Ana M. Alvarez serves as the Deputy General Manager of the East Bay Regional Park District, the largest local park agency in the United States. Ana’s professional accomplishments demonstrate a strong acumen for proactive and meaningful civic engagement, community building based on public trust and sustainability planning based on science, which she believes are paramount for the vibrancy of healthy communities.
She contributes to the profession by ushering the next generation of parks and recreation directors across the nation by serving as faculty in the Directors’ School for the National Recreation and Park Association, focusing on conservation, the role of local governments on issues of othering and belonging and strategically positioning open space as natural capital for nature-based solutions. Closer to home, Ana contributes to the stewardship of the University of California’s Natural Reserve System, comprised of a network of 756,000 acres of natural areas throughout California, by serving on its Board of Councilors. She also serves as the Vice Chair of the San Francisco Bay Restoration Authority’s Advisory Committee.
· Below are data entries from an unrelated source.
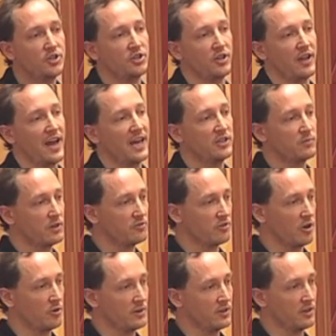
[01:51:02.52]
so that as we
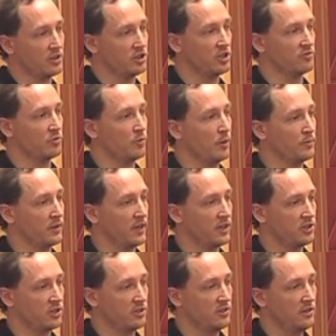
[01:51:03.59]
grow into the general
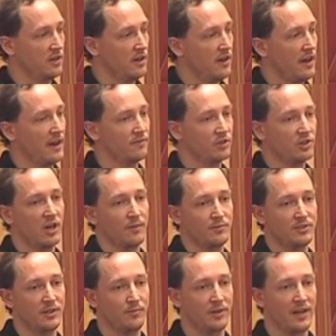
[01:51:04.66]
population, every time
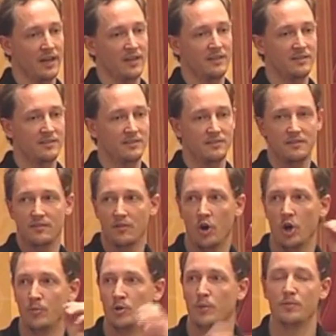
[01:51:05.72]
someone adds the
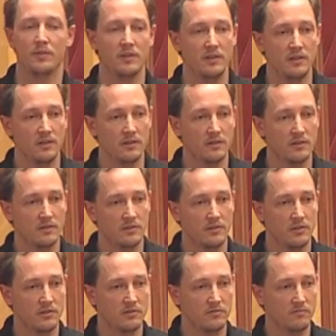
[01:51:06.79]
homeopathy
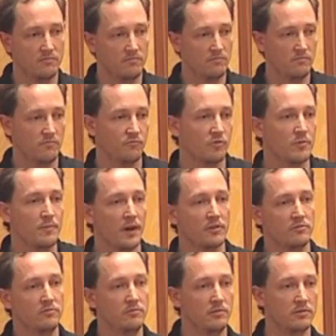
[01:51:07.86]

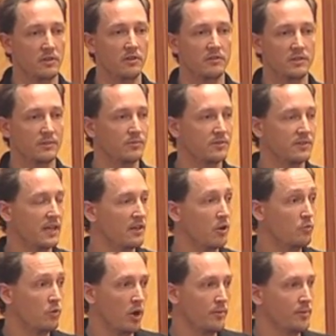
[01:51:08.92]
rebuttal, you know, someone saying,
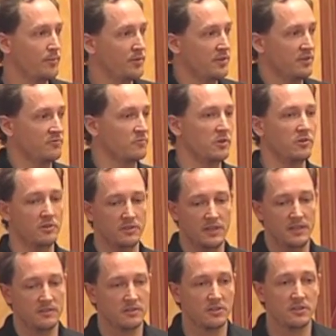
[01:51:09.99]
oh, homeopathy is real because
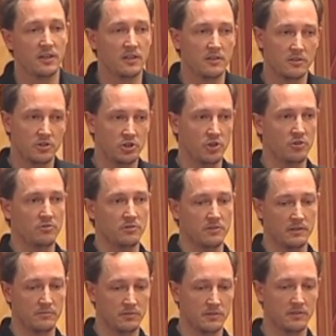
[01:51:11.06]
here's a study that shows
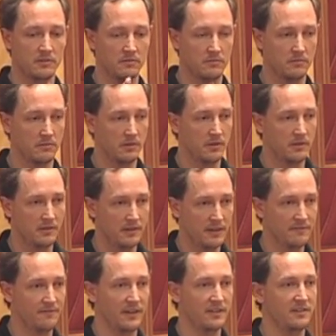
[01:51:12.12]
there was a
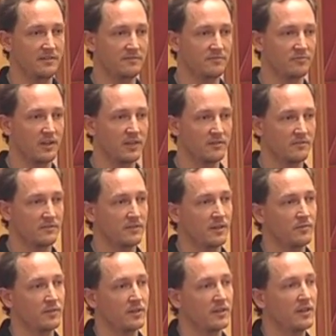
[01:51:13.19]
effective rate or
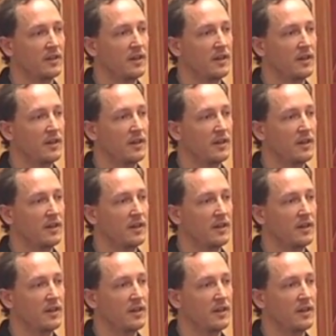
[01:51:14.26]
something,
Ana holds a doctoral degree in policy, planning and development from the University of Southern California. Her doctoral dissertation focused on San Francisco's Park and Open Space Sustainability Plan, establishing climate change adaptation strategies, for which Mayor Ed Lee bestowed upon her San Francisco’s Green Pioneer Award.
Ana was joined in discussion with Adrianna Quintero, Director of Diversity, Equity, and Inclusion at the Energy Foundation. Adrianna previously served as Director of Partner & Community Engagement at the Natural Resources Defense Council (NRDC). In 2007, she also founded and, for a decade, served as Executive Director of Voces Verdes, a national coalition of Latino business, health, community, and cultural leaders, advocates, and organizations calling for action on clean energy and climate, and one of the first organizations dedicated to building leadership among Latinos and Latinas on sustainability. She began her career at NRDC as an attorney litigating cases on pesticides, toxics, drinking water, and air quality.
This talk is the UC Berkeley College of Natural Resources Horace M. Albright Lecture in Conservation as part of the second annual Latinxs and the Environment Summit.